3 of 174 comments (clear)

  1. Re:Who cares? by Scutter · · Score: 5, Insightful

    So are regular non-smart watches, designer jeans, jewelry, makeup, a Corvette, and any other luxury you care to name. What is your point? People like what they like.

    --

    "Tell me doctor, with all of your defenses, are there any provisions for an attack by killer bees?"
  2. Re:There's a reason by Space+cowboy · · Score: 5, Informative

    The reason Qualcomm doesn't give a flying fuck about smart watches is because no one is buying them.
    If google etc wanted one so badly they could order custom designs, or make their own.
    They is no money in that market.

    Apple made $1.6B in the last quarter on their watches. The segment "Apple wearables" is equivalent to a Fortune-500 company in its own right

    From: https://qz.com/973920/apple-aa...
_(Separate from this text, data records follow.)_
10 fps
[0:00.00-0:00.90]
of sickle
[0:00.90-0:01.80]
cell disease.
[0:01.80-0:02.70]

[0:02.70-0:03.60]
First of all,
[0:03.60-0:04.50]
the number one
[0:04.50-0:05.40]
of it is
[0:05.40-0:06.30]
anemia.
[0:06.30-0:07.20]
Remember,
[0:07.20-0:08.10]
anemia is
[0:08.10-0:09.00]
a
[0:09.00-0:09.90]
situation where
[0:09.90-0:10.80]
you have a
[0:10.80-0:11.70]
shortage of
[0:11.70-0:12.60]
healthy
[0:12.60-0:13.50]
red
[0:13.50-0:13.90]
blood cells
    There was a steady increase in the unit’s sales in the first year the Watch was on sale, rising from $1.7 billion at the start of the year to $4.35 billion by the end. Other products cooled off in 2015, but saw another strong holiday quarter. This time, the business unit generated $2.87 billion, a jump of about 30% over the same quarter last year, but still relatively small compared with even Apple’s other non-iPhone businesses. Even so, Cook said its wearables business, which he defined as the Apple Watch, AirPods, and Beats headphones, was comparable to the size of a Fortune 500 company.
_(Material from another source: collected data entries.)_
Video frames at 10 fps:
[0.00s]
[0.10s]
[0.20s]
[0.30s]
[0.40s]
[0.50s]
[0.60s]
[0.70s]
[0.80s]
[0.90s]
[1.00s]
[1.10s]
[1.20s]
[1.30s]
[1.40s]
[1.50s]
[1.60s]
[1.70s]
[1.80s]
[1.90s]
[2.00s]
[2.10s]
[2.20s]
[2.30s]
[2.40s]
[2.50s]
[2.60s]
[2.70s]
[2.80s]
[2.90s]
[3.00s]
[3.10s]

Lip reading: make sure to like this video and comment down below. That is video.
    Sure, it's no iPhone-X, but it's hardly buttons either. My ole gran used to have a saying "look after the pennies and the pounds will look after themselves", and the same applies writ large here.

    --
    Physicists get Hadrons!
  3. Re:Who cares? by sizzlinkitty · · Score: 5, Insightful

    I'm not sure if your trolling or not, but smart watches have plenty of uses. Such as being able to look at notifications without having to pull out your phone, which sometimes might be unacceptable, like in a meeting. I use my smart watch as a second authentication device for my smart home, when someone puts in my door code, the system looks to see if my watch is in range, if not, doesn't open. Additionally I use my smart watch to monitor my heart rate and for someone with a heart condition, it's useful.

    So while you may find this tech useless, doesn't mean the entire world does.